Write out again each line of the material below, unchanged, from the first one to the line that holds "[0:35.50-0:36.50]".

+++++

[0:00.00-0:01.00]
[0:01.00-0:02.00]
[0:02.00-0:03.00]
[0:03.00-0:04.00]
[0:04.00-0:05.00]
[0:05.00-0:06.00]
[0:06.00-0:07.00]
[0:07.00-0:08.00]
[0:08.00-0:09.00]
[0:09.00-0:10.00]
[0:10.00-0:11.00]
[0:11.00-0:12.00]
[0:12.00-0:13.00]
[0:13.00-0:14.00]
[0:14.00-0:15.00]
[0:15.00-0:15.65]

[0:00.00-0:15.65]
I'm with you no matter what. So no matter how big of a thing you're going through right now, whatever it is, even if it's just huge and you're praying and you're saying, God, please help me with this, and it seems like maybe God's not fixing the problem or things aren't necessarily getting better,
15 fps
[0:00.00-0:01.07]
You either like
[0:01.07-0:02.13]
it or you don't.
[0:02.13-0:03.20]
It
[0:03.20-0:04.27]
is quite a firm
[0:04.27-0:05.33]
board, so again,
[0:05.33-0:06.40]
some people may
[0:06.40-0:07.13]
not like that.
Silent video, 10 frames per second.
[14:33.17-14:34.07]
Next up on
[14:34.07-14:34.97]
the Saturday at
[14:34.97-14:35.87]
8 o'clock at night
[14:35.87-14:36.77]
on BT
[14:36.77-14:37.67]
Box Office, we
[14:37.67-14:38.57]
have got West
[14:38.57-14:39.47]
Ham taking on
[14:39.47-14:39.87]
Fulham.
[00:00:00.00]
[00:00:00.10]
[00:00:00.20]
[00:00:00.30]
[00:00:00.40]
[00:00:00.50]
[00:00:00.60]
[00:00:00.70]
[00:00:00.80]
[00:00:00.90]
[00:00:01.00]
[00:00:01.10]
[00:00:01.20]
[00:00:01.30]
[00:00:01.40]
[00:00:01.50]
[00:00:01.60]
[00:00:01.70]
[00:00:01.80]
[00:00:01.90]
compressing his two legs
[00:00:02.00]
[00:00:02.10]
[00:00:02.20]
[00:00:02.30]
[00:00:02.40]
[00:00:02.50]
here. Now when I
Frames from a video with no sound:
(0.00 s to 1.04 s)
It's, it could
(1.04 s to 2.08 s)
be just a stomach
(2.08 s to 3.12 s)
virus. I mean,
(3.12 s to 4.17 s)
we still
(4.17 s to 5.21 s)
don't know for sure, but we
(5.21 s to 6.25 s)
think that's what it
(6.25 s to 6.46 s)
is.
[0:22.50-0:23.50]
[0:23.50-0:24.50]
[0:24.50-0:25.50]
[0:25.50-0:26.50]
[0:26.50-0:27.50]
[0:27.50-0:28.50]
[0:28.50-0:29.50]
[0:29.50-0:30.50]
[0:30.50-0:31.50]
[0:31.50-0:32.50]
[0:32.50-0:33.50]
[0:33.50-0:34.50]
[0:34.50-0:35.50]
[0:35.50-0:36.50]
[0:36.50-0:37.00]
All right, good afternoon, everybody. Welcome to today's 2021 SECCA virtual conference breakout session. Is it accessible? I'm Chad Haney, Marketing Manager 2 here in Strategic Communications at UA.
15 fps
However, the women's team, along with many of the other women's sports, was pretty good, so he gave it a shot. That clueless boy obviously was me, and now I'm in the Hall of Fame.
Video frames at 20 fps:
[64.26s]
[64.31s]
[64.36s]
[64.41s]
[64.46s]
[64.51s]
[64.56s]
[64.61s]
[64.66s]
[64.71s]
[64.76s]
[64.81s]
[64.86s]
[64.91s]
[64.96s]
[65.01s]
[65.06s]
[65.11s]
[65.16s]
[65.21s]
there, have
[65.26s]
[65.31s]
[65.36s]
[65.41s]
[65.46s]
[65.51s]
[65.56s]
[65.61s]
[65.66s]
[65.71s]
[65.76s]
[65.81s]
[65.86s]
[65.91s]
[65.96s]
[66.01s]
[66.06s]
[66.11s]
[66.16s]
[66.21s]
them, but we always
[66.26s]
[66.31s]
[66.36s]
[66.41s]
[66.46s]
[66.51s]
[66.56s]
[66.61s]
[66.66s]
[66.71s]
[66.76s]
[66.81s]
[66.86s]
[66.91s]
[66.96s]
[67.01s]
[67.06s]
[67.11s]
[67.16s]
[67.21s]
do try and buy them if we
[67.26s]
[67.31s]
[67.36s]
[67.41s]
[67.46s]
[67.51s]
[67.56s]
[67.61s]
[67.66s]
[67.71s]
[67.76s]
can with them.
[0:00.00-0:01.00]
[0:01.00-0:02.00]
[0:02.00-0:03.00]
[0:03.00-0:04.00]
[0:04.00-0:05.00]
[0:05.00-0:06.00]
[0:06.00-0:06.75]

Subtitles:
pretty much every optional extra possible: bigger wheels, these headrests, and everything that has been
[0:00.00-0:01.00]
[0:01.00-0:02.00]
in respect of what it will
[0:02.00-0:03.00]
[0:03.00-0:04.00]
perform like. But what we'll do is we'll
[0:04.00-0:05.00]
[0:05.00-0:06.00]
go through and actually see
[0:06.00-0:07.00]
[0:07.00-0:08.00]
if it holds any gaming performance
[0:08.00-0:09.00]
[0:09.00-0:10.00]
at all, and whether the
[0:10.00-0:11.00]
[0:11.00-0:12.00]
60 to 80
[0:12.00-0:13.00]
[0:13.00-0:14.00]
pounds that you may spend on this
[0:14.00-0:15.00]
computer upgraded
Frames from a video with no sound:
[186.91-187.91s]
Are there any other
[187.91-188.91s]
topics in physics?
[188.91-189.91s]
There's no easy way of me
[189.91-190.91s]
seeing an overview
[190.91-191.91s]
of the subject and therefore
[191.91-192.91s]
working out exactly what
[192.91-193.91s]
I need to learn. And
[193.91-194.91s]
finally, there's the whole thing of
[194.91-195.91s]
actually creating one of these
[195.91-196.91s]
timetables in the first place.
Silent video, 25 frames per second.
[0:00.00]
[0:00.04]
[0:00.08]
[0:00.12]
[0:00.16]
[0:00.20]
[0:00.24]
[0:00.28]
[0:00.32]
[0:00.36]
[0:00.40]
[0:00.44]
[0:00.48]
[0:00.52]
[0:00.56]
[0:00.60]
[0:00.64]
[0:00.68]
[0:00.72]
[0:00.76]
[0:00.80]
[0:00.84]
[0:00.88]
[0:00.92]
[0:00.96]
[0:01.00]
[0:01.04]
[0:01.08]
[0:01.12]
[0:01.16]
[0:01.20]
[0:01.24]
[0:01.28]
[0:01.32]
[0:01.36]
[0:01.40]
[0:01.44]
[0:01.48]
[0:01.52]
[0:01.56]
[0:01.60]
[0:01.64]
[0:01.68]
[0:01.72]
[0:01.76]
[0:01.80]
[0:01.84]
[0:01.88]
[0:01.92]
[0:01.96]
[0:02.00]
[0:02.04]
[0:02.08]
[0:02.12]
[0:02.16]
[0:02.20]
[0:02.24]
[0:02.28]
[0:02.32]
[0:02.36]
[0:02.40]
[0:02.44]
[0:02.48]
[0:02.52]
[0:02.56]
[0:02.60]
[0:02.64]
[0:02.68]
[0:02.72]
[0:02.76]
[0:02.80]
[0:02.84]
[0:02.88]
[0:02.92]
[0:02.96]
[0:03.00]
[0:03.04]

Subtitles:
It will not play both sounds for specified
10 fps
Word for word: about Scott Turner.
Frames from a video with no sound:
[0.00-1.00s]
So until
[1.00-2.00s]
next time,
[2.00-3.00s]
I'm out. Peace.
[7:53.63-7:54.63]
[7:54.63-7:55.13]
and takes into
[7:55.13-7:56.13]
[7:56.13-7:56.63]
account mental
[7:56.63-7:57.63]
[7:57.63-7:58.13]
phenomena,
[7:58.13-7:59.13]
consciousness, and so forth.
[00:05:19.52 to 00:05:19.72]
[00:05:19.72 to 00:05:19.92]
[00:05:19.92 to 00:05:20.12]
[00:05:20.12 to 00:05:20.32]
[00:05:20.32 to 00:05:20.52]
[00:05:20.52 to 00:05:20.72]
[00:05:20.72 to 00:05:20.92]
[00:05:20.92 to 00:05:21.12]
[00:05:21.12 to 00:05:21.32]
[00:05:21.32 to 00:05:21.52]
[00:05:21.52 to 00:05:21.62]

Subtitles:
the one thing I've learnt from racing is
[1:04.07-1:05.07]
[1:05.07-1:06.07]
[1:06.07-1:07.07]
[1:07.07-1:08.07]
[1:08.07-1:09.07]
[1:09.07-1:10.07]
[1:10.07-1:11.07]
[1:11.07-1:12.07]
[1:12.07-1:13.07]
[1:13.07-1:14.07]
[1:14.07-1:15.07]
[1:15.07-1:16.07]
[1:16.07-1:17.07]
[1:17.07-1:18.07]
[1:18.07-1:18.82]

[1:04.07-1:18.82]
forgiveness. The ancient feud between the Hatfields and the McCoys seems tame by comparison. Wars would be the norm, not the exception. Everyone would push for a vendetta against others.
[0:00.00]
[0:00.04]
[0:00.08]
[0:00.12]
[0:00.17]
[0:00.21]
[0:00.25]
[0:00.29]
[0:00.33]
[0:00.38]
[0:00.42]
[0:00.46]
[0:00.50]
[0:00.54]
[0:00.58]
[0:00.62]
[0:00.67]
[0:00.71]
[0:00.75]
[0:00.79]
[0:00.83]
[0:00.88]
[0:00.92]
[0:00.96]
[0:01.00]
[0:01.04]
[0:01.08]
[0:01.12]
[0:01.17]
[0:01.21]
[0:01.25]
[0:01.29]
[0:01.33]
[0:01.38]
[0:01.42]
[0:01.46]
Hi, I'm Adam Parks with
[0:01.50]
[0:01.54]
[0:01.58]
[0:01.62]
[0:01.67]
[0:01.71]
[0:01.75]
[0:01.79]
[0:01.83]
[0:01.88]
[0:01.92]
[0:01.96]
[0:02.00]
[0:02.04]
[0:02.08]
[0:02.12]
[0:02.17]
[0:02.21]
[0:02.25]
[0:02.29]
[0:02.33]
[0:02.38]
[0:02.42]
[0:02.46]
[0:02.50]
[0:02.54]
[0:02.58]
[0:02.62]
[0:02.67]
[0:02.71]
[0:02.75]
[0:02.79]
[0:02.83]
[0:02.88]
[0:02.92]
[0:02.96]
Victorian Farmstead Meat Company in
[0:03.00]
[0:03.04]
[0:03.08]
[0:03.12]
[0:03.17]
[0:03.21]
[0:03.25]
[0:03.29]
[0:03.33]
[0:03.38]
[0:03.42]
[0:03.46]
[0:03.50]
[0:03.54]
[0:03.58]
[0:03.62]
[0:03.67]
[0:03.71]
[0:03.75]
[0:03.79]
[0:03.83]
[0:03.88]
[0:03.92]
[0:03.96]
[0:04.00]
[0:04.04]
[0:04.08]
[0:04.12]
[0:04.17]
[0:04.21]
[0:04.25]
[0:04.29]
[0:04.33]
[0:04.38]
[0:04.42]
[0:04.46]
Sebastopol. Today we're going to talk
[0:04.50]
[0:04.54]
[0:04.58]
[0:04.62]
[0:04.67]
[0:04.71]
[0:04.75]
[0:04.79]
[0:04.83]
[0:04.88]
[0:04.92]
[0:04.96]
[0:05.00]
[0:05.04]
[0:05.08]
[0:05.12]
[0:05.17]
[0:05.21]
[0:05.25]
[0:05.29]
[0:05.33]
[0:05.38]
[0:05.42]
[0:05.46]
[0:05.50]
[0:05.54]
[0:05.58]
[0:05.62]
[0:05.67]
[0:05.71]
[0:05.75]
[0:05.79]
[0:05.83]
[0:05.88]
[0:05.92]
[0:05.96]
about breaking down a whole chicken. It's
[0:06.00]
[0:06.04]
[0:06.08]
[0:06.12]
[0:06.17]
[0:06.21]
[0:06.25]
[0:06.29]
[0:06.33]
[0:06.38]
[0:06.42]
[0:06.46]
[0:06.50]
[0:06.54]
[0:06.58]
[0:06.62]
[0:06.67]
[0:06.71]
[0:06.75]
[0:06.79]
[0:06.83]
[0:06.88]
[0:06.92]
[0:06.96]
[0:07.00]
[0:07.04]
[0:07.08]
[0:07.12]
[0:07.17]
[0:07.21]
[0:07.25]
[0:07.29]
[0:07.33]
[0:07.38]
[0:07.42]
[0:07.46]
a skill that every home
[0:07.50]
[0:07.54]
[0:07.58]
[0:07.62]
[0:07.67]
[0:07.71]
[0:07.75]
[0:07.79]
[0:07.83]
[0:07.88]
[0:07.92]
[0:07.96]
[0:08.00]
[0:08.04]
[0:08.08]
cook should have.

+++++

*Final answer*
[0:00.00-0:01.00]
[0:01.00-0:02.00]
[0:02.00-0:03.00]
[0:03.00-0:04.00]
[0:04.00-0:05.00]
[0:05.00-0:06.00]
[0:06.00-0:07.00]
[0:07.00-0:08.00]
[0:08.00-0:09.00]
[0:09.00-0:10.00]
[0:10.00-0:11.00]
[0:11.00-0:12.00]
[0:12.00-0:13.00]
[0:13.00-0:14.00]
[0:14.00-0:15.00]
[0:15.00-0:15.65]

[0:00.00-0:15.65]
I'm with you no matter what. So no matter how big of a thing you're going through right now, whatever it is, even if it's just huge and you're praying and you're saying, God, please help me with this, and it seems like maybe God's not fixing the problem or things aren't necessarily getting better,
15 fps
[0:00.00-0:01.07]
You either like
[0:01.07-0:02.13]
it or you don't.
[0:02.13-0:03.20]
It
[0:03.20-0:04.27]
is quite a firm
[0:04.27-0:05.33]
board, so again,
[0:05.33-0:06.40]
some people may
[0:06.40-0:07.13]
not like that.
Silent video, 10 frames per second.
[14:33.17-14:34.07]
Next up on
[14:34.07-14:34.97]
the Saturday at
[14:34.97-14:35.87]
8 o'clock at night
[14:35.87-14:36.77]
on BT
[14:36.77-14:37.67]
Box Office, we
[14:37.67-14:38.57]
have got West
[14:38.57-14:39.47]
Ham taking on
[14:39.47-14:39.87]
Fulham.
[00:00:00.00]
[00:00:00.10]
[00:00:00.20]
[00:00:00.30]
[00:00:00.40]
[00:00:00.50]
[00:00:00.60]
[00:00:00.70]
[00:00:00.80]
[00:00:00.90]
[00:00:01.00]
[00:00:01.10]
[00:00:01.20]
[00:00:01.30]
[00:00:01.40]
[00:00:01.50]
[00:00:01.60]
[00:00:01.70]
[00:00:01.80]
[00:00:01.90]
compressing his two legs
[00:00:02.00]
[00:00:02.10]
[00:00:02.20]
[00:00:02.30]
[00:00:02.40]
[00:00:02.50]
here. Now when I
Frames from a video with no sound:
(0.00 s to 1.04 s)
It's, it could
(1.04 s to 2.08 s)
be just a stomach
(2.08 s to 3.12 s)
virus. I mean,
(3.12 s to 4.17 s)
we still
(4.17 s to 5.21 s)
don't know for sure, but we
(5.21 s to 6.25 s)
think that's what it
(6.25 s to 6.46 s)
is.
[0:22.50-0:23.50]
[0:23.50-0:24.50]
[0:24.50-0:25.50]
[0:25.50-0:26.50]
[0:26.50-0:27.50]
[0:27.50-0:28.50]
[0:28.50-0:29.50]
[0:29.50-0:30.50]
[0:30.50-0:31.50]
[0:31.50-0:32.50]
[0:32.50-0:33.50]
[0:33.50-0:34.50]
[0:34.50-0:35.50]
[0:35.50-0:36.50]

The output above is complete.